Alright, so this week I’ll be taking a short break from my regularly scheduled blogs focused on hardcore and local music, but I’ve prepared a nice treat as a substitute. I will be writing about “Tampopo” by Juzo Itami. 

This movie was introduced to me by a good friend, and has quickly become a comforting favorite to rewatch every now and again. The biggest draws towards this movie are its comedy, food presentation, and wacky characters. “Tampopo” is all about a novice ramen maker trying to become a full-fledged ramen master by the end of the movie. 

I’ll dive a little deeper into the plot, but not too much so that it ruins the movie. Honestly, I think even if this film were to be spoiled it’d be terrific to watch anyway because of how the actors deliver their jokes, lines, and emotion on screen. I could never capture the beauty on the screen and translate it into words here. 

Serving 1 – Plot

The movie opens in a movie theater with a dapper man and woman talking through the fourth wall to us about how to enjoy a movie with food (no chips!). These two characters are fun additions to the main plot of Goro (played by Tsutomu Yamazaki), Tampopo (Nobuko Miyamoto) and Gun (Ken Watanabe) trying to fix up Tampopo’s ramen shop. 

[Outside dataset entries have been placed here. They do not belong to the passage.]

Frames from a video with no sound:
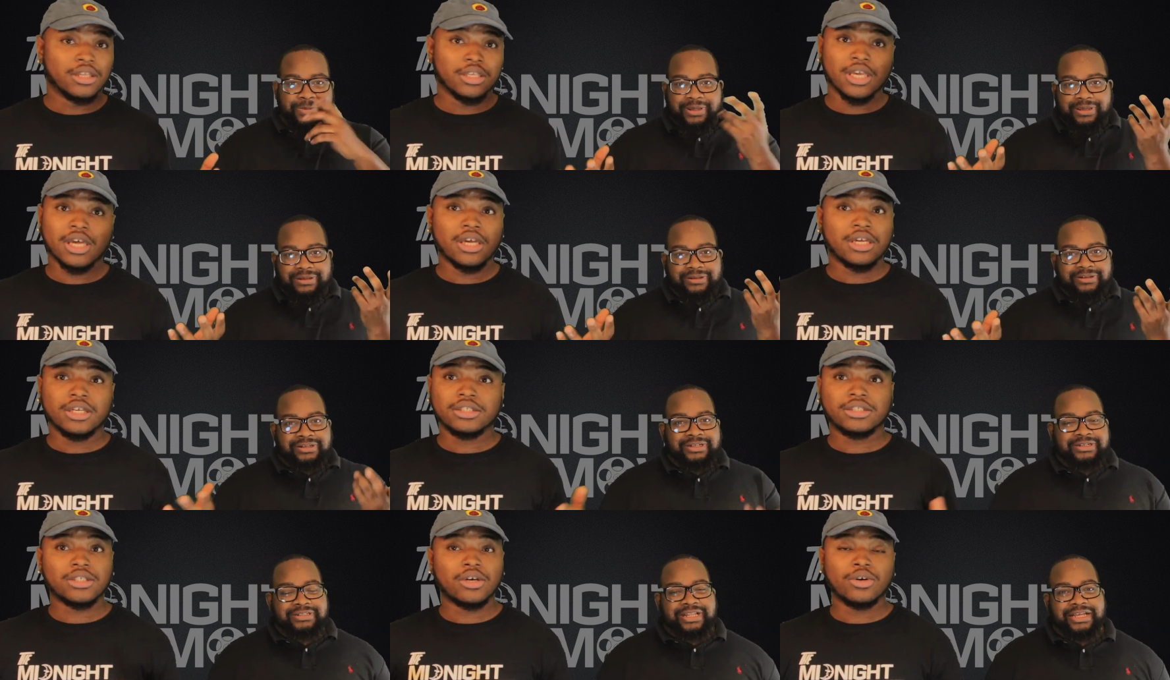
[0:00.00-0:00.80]
Speaker 1: Yeah.
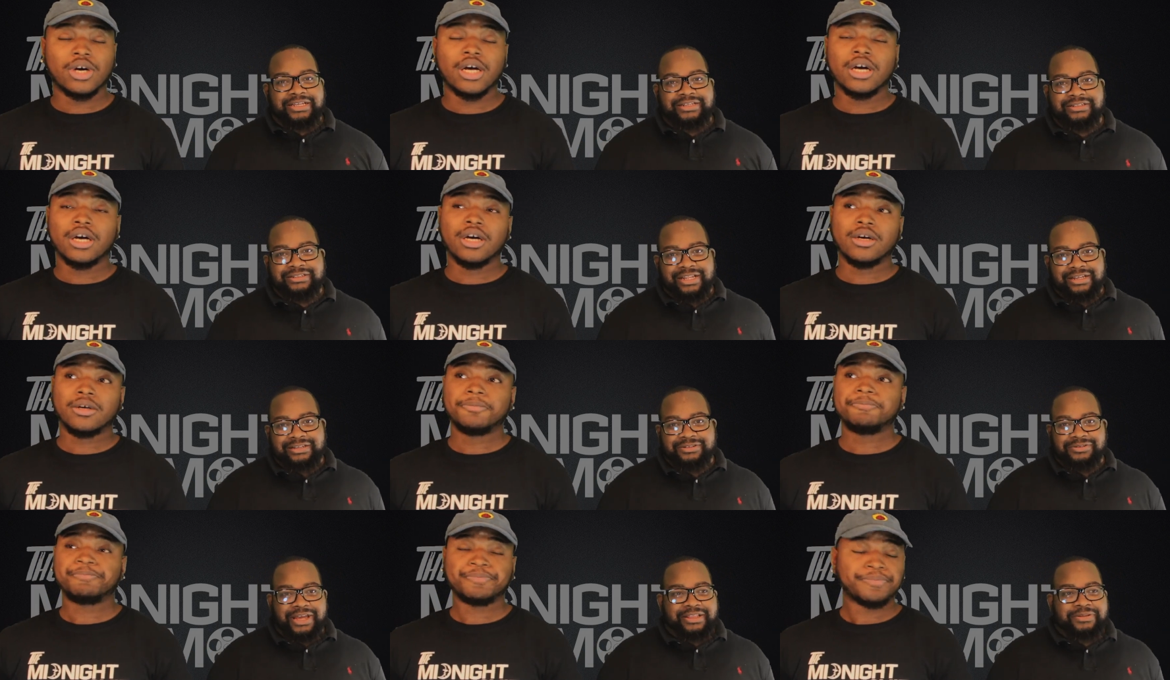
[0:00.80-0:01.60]
So like, uh, like
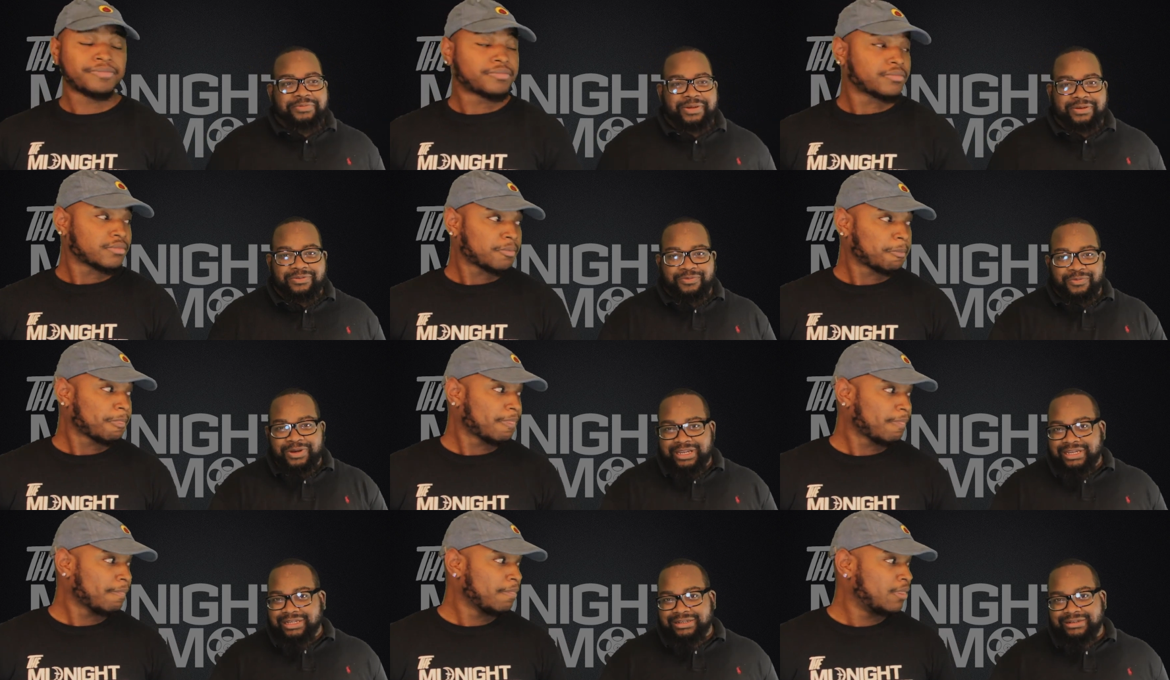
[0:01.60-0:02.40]
you have to be
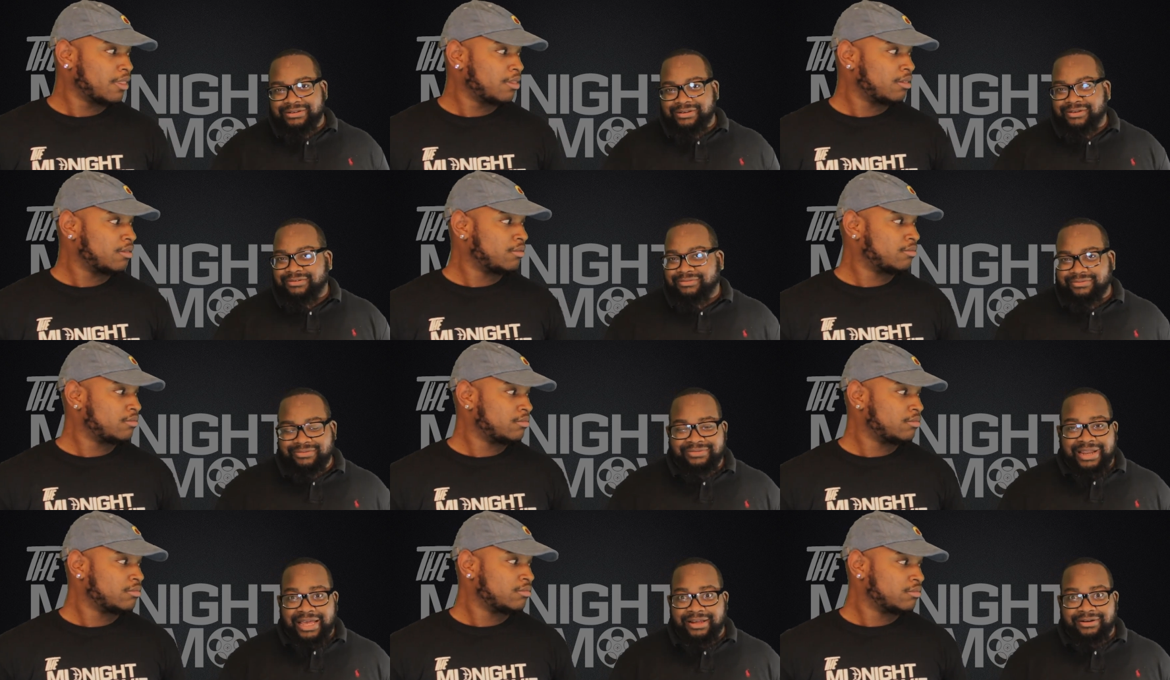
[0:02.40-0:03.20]
really
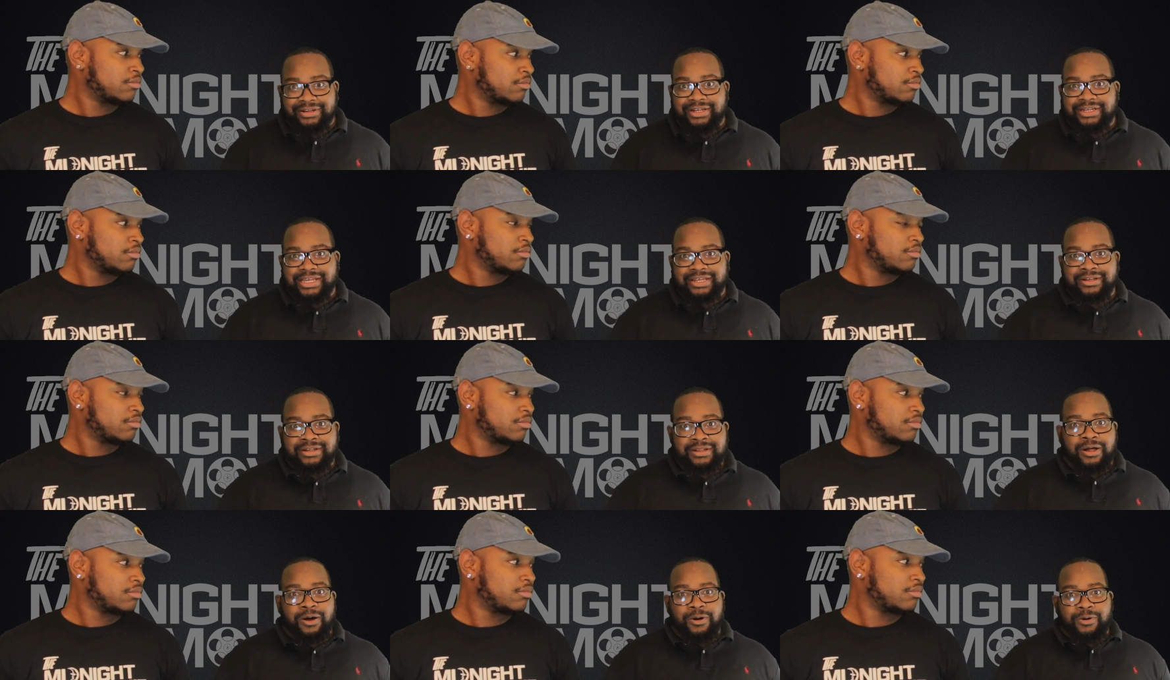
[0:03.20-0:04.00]
like looking.
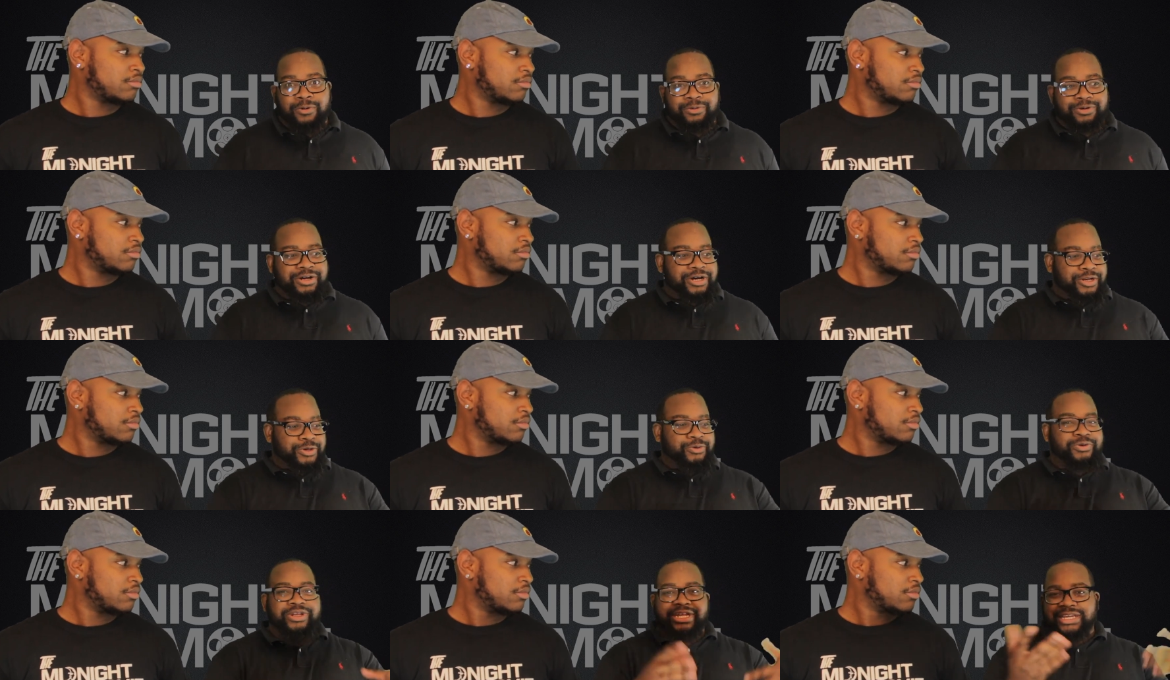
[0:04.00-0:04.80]
Oh,
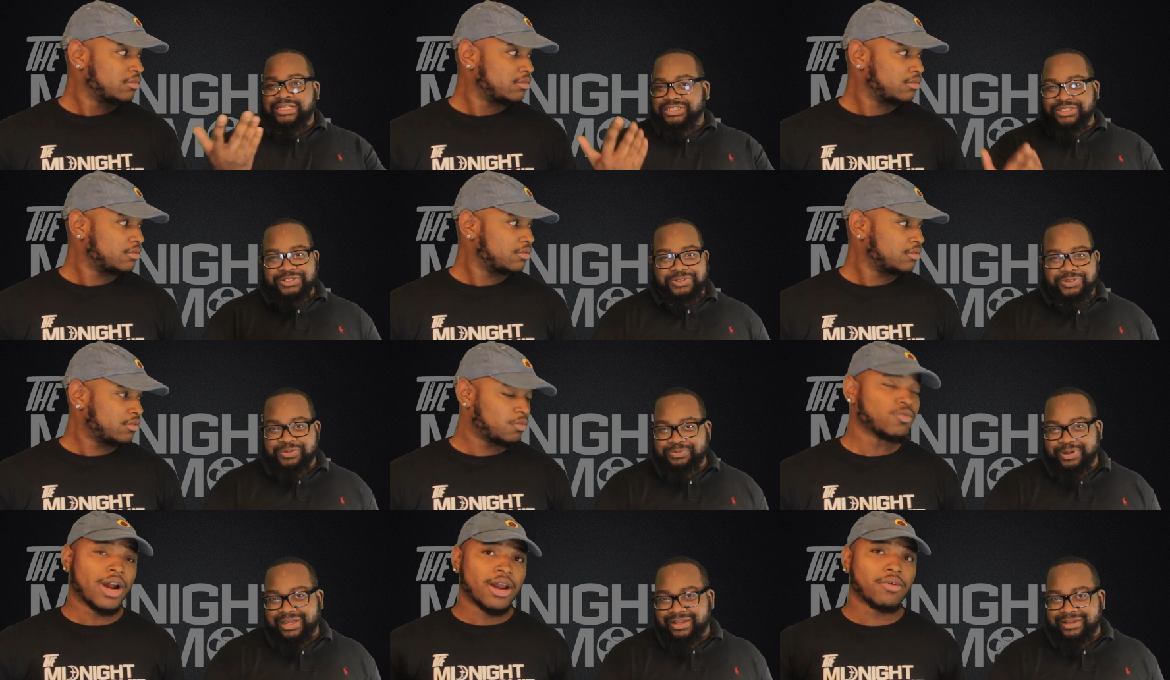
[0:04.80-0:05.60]
continuity issues.
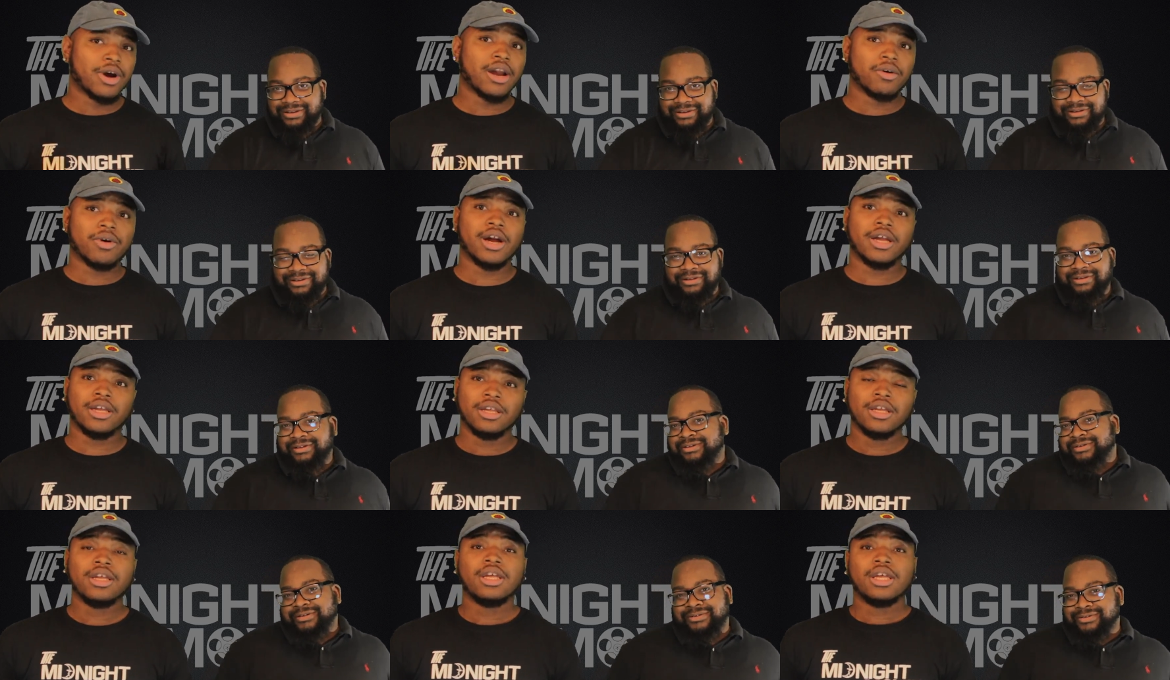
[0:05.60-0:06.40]
Speaker 2: Right, right, right.
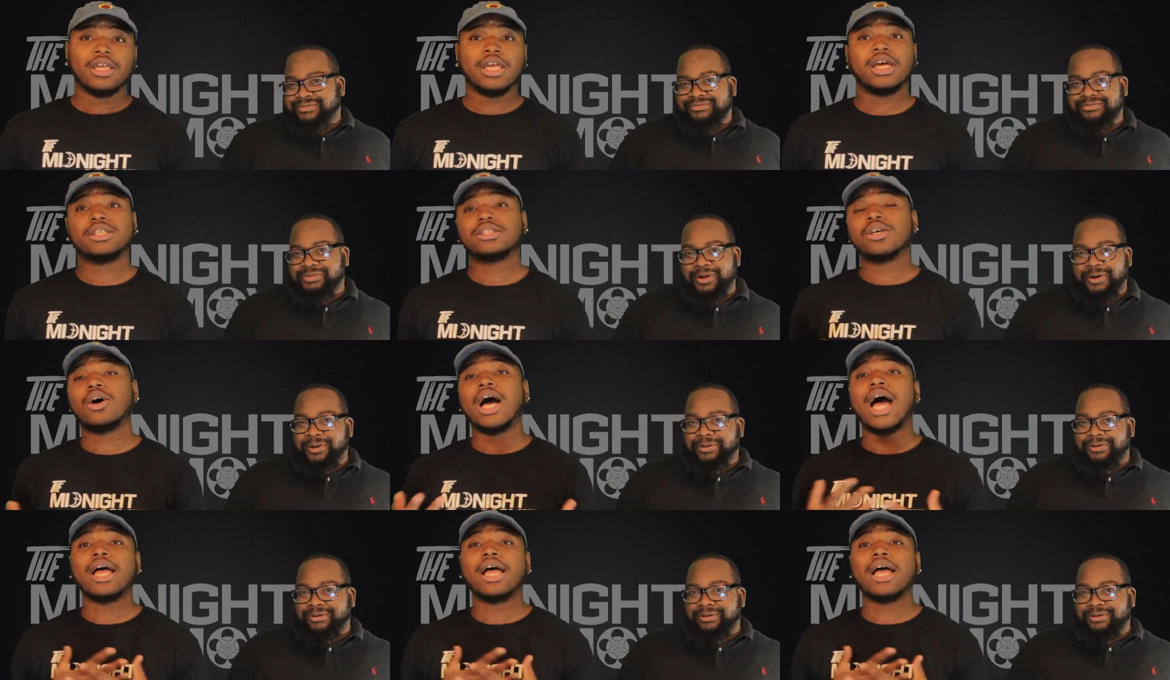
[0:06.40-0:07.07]
Yeah, so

Tampopo is a vibrant woman running a ramen shop with lots of beautiful smiles, earnest attempts at improvement and so much love towards everyone and everything. She is one of my favorite characters in the movie as she is so cheerful and wonderful throughout the film. 

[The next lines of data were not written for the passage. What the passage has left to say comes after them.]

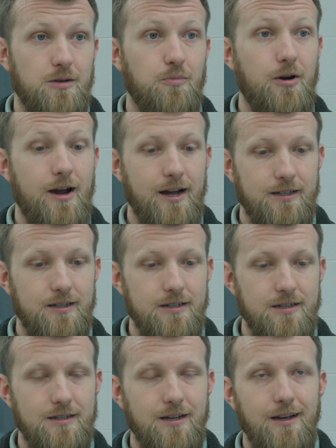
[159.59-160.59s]
to
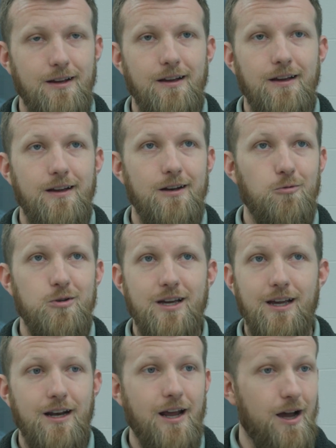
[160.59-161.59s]
practice, and we
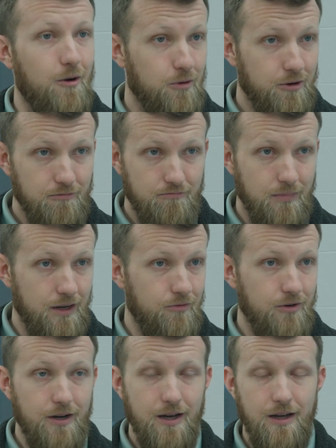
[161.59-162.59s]
take an hour
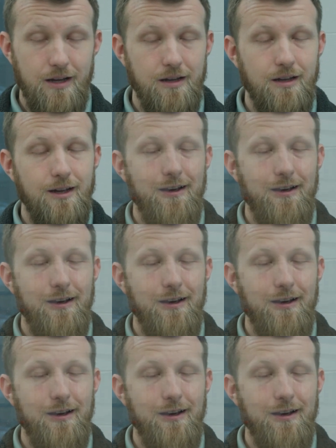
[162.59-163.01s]
every day,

This film has many characteristics of a classical Western in that it has a strong vagabond protagonist trying to better the people around them, Goro wears a cowboy hat, and loves to fight to make a point. “Tampopo” also is a comedy. It satirizes the tropes of Westerns and makes fun of many cultural customs like eating quietly.

By the end of the film we are in love with the whole cast of characters and rolling around laughing because of the ridiculous behaviors, scenes and gags that we get to witness on Tampopo’s journey to becoming a ramen master.

Serving 2 – Music

“Tampopo” blends jazzy instrumental scenes with classical scores to elicit emotions like awe, love, joy and comedic shock. The composer and sound workers for this film created a life-like city while adding in sound effects to enhance the noodle-slurping madness that makes this move so appealing. 

There’s also a great scene with a group of unhoused people from the city singing a beautiful song in appreciation for their one true ramen master who taught them to appreciate food. 

Plate 3 – A Sip of Sake before We Go

“Tampopo”, a lot like “Monty Python” and other satirical movies, has many gag scenes that aren’t focused on the characters of the movie, but do have to do with the general theme of the film. Many such scenes include an old woman fondling soft items in a grocery store, a Charlie Chaplin-esque scene focused on sneaking into a kitchen to make a beautiful egg and rice dish, a sick mother dying and her family eating her meal she made as a sign of respect and a few other naughty scenes played out by the couple from the beginning of the film. 

I don’t know what y’all look for in films but if you want comedy, food, music, emotion and anything else, “Tampopo” is the place to go. It’s easy to watch on HBO (or other places if you’re not willing to pay for a subscription…). There are many unmentioned treats in this film because there’s so much to explore and love.